§ INSTRUCTIONS TO FOLLOW:
Work through the lines below and count those holding "Video"; reply with the number only.

Stored items from a collection
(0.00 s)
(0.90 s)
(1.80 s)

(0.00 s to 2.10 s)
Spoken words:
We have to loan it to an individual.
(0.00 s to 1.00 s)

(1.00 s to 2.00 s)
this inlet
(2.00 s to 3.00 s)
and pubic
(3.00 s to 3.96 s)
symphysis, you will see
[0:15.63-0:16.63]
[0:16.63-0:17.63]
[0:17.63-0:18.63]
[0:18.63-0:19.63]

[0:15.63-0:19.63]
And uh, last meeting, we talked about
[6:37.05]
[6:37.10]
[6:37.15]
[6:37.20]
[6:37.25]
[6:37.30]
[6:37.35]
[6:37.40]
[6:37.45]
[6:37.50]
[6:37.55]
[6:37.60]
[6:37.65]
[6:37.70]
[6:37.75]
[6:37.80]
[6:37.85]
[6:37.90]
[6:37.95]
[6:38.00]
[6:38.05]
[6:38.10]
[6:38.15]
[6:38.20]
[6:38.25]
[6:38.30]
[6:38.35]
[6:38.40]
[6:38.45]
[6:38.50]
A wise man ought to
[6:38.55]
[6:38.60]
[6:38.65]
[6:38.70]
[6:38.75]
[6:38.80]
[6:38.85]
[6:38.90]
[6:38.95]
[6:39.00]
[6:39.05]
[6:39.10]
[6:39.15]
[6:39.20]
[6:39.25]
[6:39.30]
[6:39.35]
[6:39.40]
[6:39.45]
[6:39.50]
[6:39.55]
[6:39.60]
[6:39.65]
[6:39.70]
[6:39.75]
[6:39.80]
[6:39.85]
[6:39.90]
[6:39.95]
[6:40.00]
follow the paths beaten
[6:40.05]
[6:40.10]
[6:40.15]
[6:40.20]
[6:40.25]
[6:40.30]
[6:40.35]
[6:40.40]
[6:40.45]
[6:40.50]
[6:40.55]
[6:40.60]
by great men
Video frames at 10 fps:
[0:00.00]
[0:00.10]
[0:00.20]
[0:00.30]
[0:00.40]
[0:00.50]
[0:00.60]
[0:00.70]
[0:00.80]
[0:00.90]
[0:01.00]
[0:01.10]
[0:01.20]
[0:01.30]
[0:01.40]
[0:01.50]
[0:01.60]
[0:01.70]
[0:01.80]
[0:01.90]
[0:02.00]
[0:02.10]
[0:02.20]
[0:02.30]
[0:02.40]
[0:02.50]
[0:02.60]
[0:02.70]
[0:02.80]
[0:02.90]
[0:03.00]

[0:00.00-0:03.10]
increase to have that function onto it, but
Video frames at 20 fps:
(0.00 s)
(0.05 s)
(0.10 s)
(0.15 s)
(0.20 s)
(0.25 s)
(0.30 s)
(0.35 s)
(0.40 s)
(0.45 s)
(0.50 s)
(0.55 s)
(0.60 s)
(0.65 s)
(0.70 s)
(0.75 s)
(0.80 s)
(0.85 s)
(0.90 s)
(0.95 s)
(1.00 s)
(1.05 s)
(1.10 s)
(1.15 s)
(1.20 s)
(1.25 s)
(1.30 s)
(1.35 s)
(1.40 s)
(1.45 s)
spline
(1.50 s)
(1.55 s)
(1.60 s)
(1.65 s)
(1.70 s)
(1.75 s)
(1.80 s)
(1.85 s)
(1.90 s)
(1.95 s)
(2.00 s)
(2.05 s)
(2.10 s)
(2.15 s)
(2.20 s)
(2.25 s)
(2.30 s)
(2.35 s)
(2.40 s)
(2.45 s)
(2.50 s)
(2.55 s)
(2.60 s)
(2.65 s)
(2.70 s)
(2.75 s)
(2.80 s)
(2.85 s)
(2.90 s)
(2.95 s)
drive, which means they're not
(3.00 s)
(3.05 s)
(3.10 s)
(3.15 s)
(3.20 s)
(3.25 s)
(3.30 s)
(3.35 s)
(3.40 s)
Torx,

§ ANSWER TO THE PROBLEM:
2